Bettin’s work, inventively contemporary in its appearance, is also respectful of its roots. Bettin cites such giants as Picasso, Schiele, Rodin, Modigliani, Pollock and Klee as key influences in the development of his style. In his latest paintings one can begin to see a distinct dichotomy between his more classically inspired portraits and his "Freedom" series.
At a recent exhibition at the Broadway Gallery in New York, Bettin displayed studies of models, his wife, himself. These portraits are earthy: passive actors are sketched in natural tones; bright points of tension resonate from their faces, in their shoulders. In each face, one may glimpse an action contemplated and abandoned. The self-portraits appear pensive, resolved, and contain the threat of sudden violence, sudden change. Perhaps they reveal the conflict that exists between the engineer’s understanding of reality and the artist’s sense of possibility.
The abstract, scratchy and verdant pieces that comprise the "Freedom" series may also be seen as a form of self-portraiture. These, Bettin says, are metaphoric examples of his "unconscious mind breaking free." Within each colorful and chaotic painting, one can detect the traces of birds or fish or vegetation. Bettin represents his creatures in bright bursts of motion; each animal’s presence amid the fertile colorful surroundings appears as a sunspot. The paintings seem to be living things, struggling against and united by the currents that move along the canvases’ surfaces. These works escape definition for they are constantly in flux. They are movement, change.

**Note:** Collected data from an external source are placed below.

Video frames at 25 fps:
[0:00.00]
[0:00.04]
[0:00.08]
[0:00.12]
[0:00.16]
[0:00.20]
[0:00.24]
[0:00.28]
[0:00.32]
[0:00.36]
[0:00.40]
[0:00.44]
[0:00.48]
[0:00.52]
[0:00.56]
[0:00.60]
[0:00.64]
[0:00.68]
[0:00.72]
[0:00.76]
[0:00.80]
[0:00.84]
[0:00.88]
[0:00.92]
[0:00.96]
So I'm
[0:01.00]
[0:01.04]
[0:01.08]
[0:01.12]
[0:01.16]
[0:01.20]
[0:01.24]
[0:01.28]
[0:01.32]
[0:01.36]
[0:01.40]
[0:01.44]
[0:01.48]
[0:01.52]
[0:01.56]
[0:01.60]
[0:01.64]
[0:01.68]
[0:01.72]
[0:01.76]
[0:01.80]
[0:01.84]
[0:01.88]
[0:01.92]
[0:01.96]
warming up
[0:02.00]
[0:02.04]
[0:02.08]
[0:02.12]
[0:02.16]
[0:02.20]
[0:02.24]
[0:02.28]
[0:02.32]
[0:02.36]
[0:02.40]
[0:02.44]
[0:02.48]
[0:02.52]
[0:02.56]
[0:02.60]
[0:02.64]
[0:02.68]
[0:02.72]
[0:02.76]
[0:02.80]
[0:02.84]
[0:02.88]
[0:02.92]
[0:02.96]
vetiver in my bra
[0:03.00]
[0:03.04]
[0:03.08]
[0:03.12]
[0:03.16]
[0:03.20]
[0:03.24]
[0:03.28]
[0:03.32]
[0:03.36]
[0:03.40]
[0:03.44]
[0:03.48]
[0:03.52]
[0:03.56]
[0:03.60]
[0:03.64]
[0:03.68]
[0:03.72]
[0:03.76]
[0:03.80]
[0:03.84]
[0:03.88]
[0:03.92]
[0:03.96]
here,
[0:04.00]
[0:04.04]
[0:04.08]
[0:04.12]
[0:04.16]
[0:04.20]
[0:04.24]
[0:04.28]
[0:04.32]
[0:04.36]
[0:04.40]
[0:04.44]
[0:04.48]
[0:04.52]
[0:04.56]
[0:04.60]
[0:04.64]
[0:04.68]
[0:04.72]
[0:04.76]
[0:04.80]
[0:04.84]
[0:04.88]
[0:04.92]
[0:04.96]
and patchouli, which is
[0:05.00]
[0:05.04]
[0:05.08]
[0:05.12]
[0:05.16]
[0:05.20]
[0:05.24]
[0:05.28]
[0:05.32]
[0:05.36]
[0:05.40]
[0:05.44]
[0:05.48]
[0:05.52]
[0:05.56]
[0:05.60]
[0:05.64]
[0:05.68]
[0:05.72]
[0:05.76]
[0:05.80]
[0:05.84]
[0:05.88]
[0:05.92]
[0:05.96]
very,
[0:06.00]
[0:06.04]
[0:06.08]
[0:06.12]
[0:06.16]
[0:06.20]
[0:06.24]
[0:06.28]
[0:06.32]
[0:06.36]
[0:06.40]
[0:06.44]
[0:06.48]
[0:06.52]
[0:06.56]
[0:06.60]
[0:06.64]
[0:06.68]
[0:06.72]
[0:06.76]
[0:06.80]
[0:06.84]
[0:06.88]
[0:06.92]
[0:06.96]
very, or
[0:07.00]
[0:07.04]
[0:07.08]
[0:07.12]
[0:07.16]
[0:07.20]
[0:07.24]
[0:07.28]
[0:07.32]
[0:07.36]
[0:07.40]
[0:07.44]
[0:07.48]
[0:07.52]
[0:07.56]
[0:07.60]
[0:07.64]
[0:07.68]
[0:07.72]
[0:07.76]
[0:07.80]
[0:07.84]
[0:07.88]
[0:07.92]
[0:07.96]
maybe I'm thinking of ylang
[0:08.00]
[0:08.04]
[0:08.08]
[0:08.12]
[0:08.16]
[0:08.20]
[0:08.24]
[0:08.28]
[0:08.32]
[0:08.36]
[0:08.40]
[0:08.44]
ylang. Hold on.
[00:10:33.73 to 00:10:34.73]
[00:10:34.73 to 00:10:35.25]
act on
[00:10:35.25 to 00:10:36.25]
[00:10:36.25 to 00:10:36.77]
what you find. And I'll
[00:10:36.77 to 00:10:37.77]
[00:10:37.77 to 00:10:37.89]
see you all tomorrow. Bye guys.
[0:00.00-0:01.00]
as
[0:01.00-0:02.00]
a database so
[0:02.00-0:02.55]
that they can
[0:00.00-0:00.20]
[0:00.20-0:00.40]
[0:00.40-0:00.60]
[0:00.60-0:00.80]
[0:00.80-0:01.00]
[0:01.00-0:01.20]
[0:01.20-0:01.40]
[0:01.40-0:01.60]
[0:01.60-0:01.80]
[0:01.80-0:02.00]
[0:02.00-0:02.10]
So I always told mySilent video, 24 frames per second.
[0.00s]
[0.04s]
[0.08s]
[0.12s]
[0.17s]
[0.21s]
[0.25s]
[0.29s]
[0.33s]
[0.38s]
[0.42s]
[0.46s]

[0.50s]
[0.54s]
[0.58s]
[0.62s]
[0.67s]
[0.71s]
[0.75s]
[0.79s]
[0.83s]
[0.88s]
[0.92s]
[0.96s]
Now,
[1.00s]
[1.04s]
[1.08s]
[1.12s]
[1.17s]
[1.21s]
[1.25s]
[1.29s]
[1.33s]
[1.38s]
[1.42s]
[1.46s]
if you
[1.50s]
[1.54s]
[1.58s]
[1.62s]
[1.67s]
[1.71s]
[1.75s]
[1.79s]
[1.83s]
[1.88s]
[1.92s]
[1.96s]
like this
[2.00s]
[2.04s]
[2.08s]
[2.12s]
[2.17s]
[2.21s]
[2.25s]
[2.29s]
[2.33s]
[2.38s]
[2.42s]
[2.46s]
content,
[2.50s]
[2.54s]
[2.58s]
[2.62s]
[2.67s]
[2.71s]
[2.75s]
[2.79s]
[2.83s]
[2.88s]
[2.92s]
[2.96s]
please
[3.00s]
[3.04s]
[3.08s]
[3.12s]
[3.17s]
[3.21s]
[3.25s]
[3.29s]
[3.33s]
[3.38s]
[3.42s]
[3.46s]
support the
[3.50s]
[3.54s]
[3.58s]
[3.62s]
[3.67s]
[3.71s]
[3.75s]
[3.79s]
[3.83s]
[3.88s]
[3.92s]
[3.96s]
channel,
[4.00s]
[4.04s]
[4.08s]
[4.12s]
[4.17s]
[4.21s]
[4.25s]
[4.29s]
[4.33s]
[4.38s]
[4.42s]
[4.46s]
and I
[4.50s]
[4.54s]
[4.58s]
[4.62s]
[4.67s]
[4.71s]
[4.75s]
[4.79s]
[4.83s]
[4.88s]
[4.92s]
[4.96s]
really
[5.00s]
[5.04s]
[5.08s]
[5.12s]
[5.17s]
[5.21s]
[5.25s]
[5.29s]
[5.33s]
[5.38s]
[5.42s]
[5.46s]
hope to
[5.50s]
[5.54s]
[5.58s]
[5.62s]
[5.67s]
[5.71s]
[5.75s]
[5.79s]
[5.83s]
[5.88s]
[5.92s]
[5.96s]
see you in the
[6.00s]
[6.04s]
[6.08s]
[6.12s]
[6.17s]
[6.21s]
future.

Bettin explains that this series will continue to grow as an ongoing project. He plans to exhibit these paintings in a multimedia installation. Images of birds will be displayed next to empty birdcages, fish next to aquariums. Bettin’s next entry in the series is set to be his most daring. He plans to exhibit replicas of prison cells from Guantanemo Bay, and juxtapose them with images of free human beings.
These raw paintings of oil, acrylic, watercolor, and fabric reveal Bettin’s hunger. He wants to be a full-time artist, and this series opposes the rigidity of the engineering profession. But perhaps these paintings are also the experiments of a scientist struggling with a world he must understand more fully. Bettin also comments on the collectability of art, something once fresh and wet now fixed to the dull, crowded walls of its admirers, sealed off from the life it depicts.
This is a predicament Bettin understands well. "For contemporary art, Italy is not a good place," Bettin says. Perhaps this is a product of the country’s rich artistic history, and the reduced wall space that can be allotted to new art. There are only a few contemporary art galleries, and Bettin feels "they are like a small club." He cites the example of Maurizio Cattelan, a contemporary artist who is currently enjoying great success outside of Padua, the region where both he and Bettin are from.
Bettin hasn’t let these difficulties hamper him. He spent a year-and-a-half in Scotland and was most recently in Cote d’Azure where he spent a summer near the beach, selling art to appreciative tourists. He describes these experiences as influential both to his art and to his identity as an artist. In Cote d’Azure, where he split his art-selling time between the gallery and the street, he was warmly embraced by the public and free of the more restrictive conditions accompanying the business of art in his native country. This has given him the freedom to be more the painter he wants to become, freedom "to deal with concepts outside of the mainstream."
Freedom is of central importance to Bettin. It is the capacity to give everything of oneself, in work, in art, in life. Freedom should be the birthright of every living thing, and Bettin uses his art to explore why it isn’t and what can be done about it.